▸ **About this task**: Starting at the line that holds "[0:14.00-0:15.00]", restate every line word for word up to and including the last one in the listing below, and omit all pictures.

▸ **Records supplied**:
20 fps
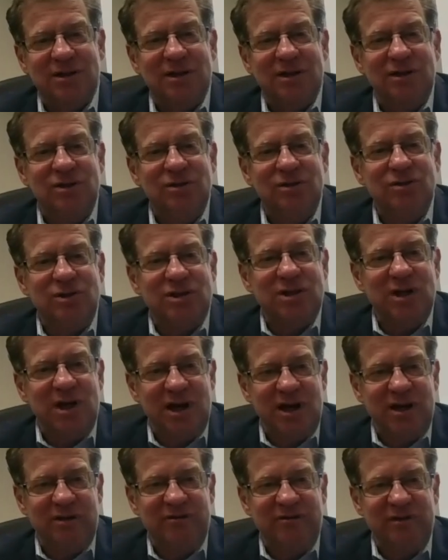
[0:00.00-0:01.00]
uh, used to
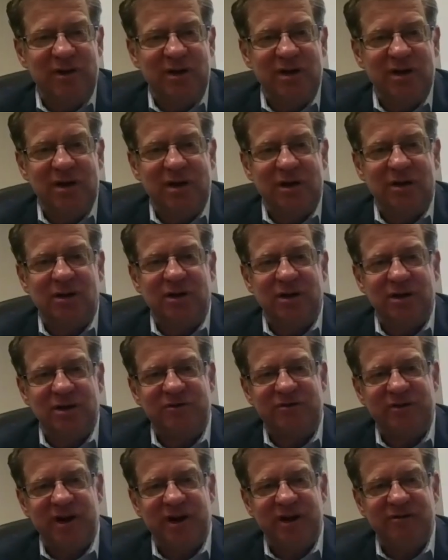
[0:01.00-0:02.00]
have uh, a large
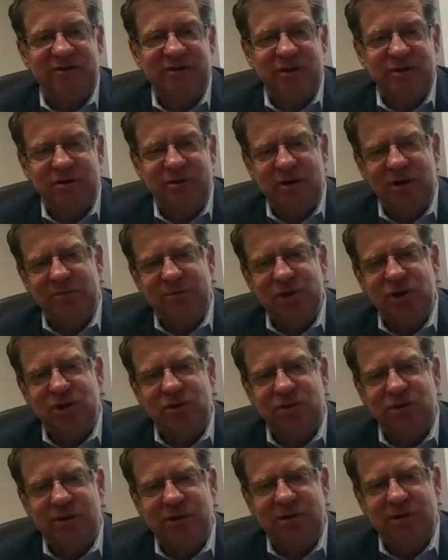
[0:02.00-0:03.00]
Francophone uh,
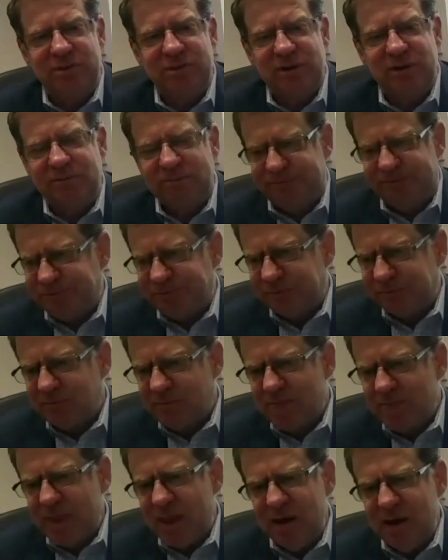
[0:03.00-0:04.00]
majority, but
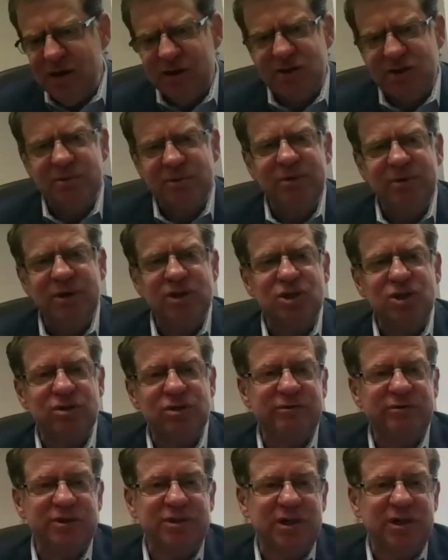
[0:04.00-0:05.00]
it has diminished
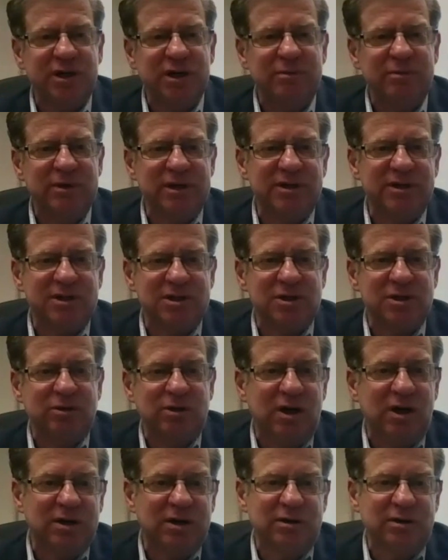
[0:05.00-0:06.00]
over time and it's no
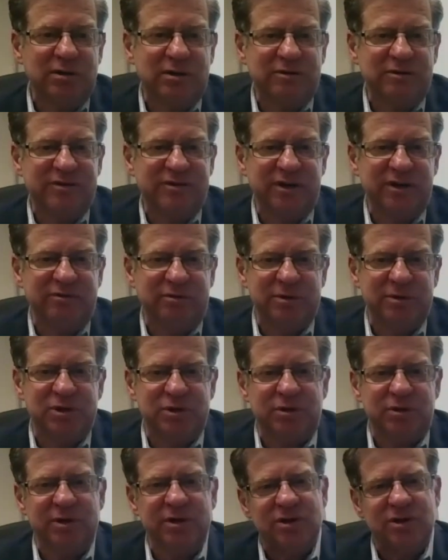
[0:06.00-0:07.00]
longer a Francophone
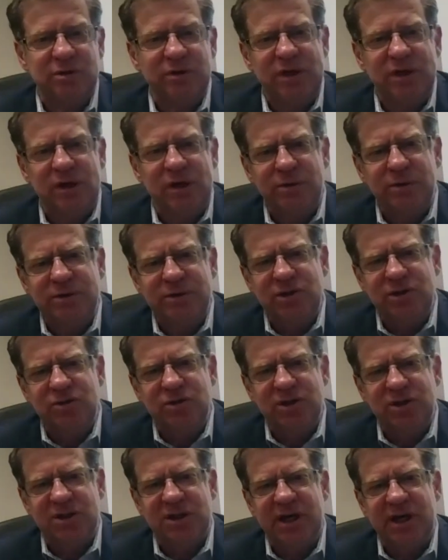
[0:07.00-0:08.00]
majority. So he always
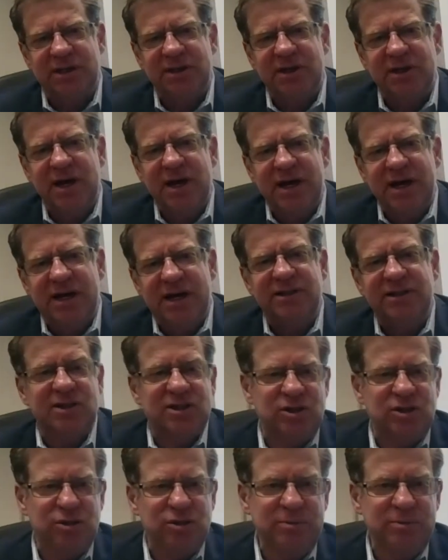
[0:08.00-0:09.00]
uses that as
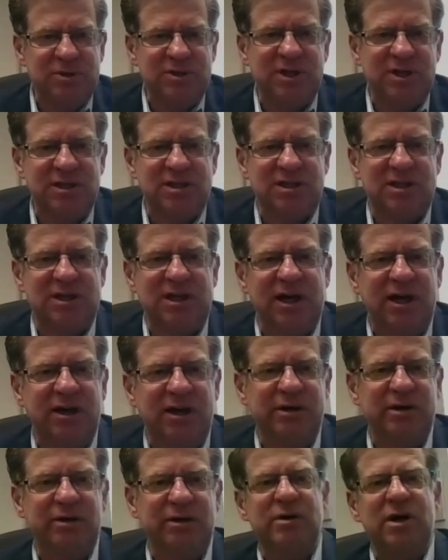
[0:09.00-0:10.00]
his doomsday
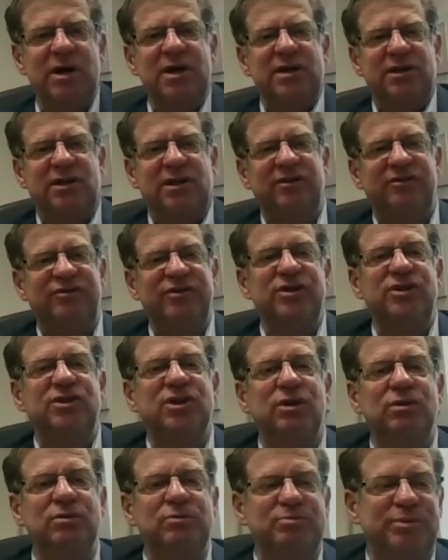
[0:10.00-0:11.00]
scenario that if we
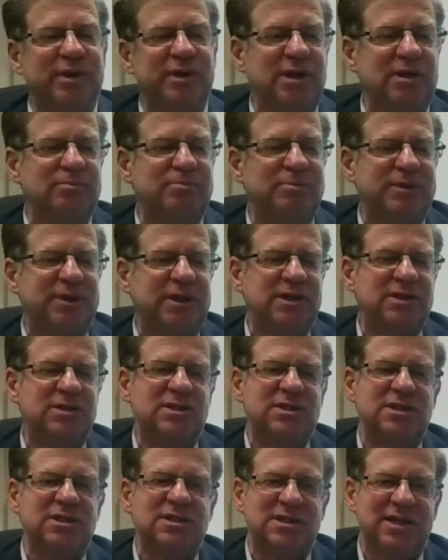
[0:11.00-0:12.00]
don't bring in
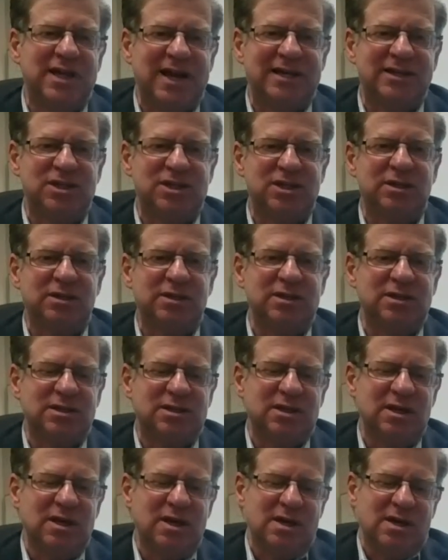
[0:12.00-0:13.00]
place these
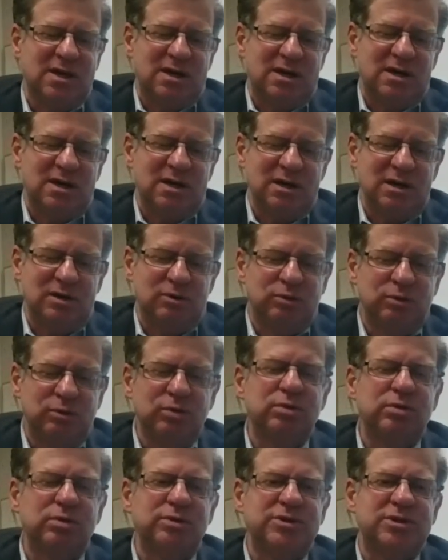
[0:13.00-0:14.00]
nationalist uh,
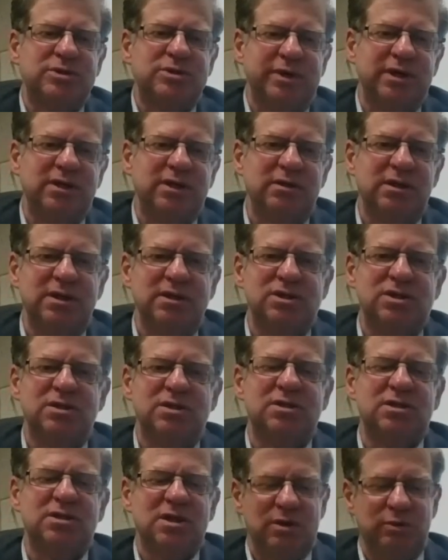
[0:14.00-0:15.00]
rules and
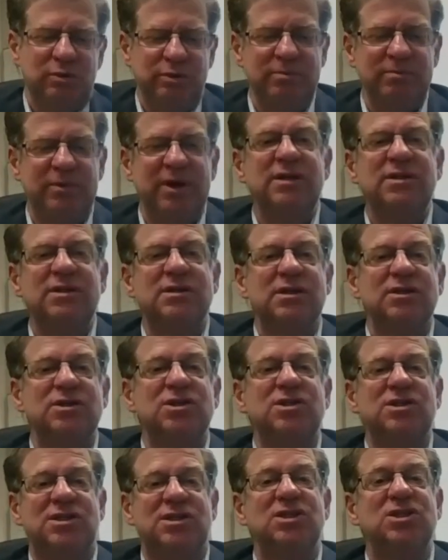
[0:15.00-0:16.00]
regulations, we might uh,
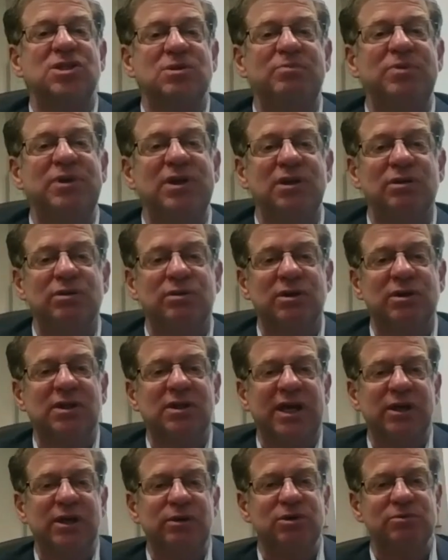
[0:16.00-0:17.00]
just disappear or a
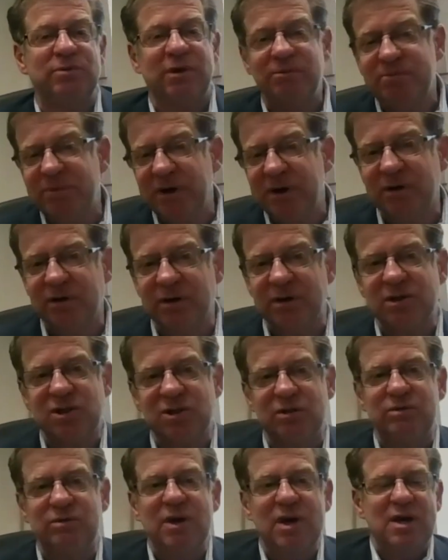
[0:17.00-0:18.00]
language might perish.
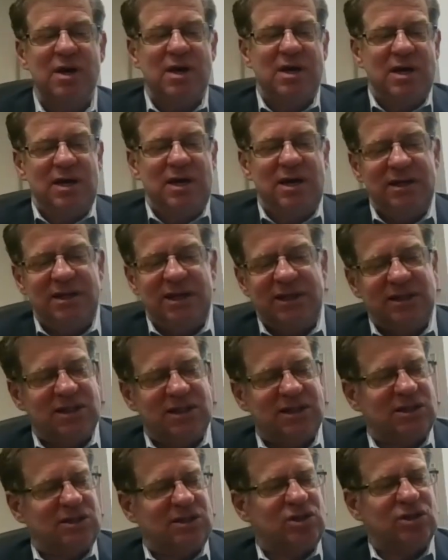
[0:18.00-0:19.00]
So
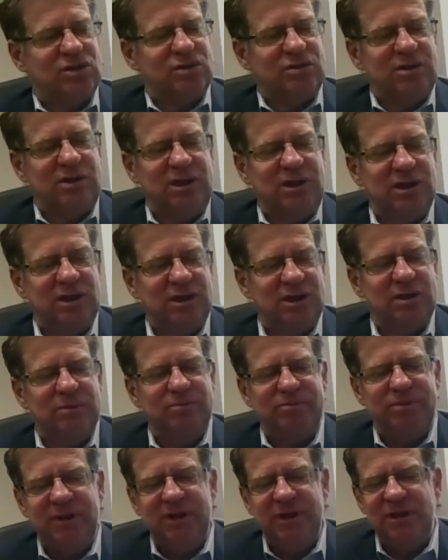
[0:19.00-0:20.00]
that's certainly a
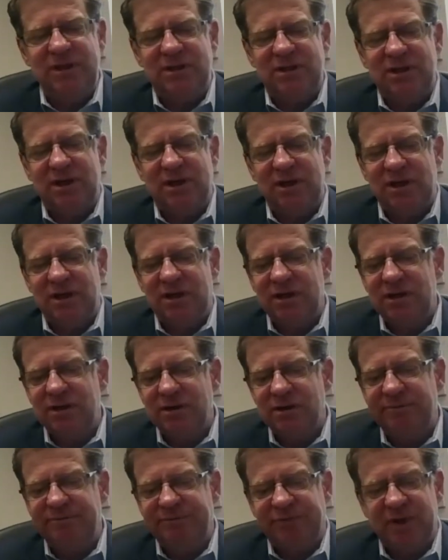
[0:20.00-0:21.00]
complete and
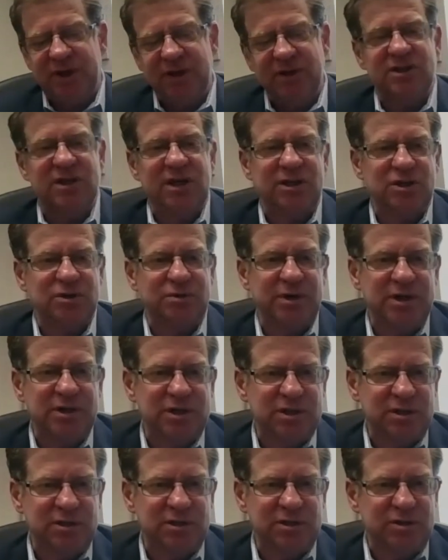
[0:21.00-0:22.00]
utter
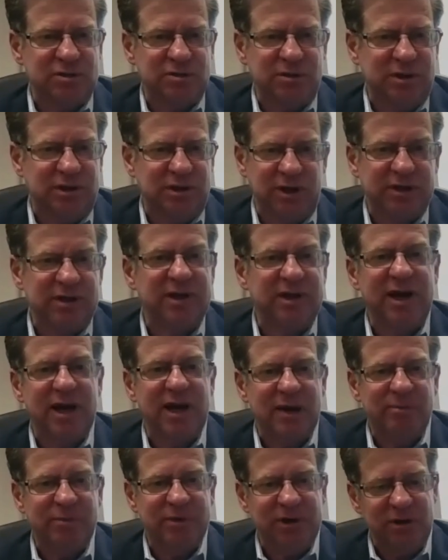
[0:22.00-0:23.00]
exaggeration. It's certainly not going to
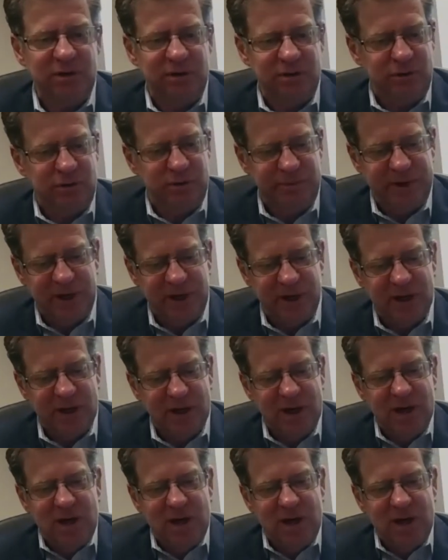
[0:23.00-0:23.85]
happen here in Quebec.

▸ **Response to the task**:
[0:14.00-0:15.00]
rules and
[0:15.00-0:16.00]
regulations, we might uh,
[0:16.00-0:17.00]
just disappear or a
[0:17.00-0:18.00]
language might perish.
[0:18.00-0:19.00]
So
[0:19.00-0:20.00]
that's certainly a
[0:20.00-0:21.00]
complete and
[0:21.00-0:22.00]
utter
[0:22.00-0:23.00]
exaggeration. It's certainly not going to
[0:23.00-0:23.85]
happen here in Quebec.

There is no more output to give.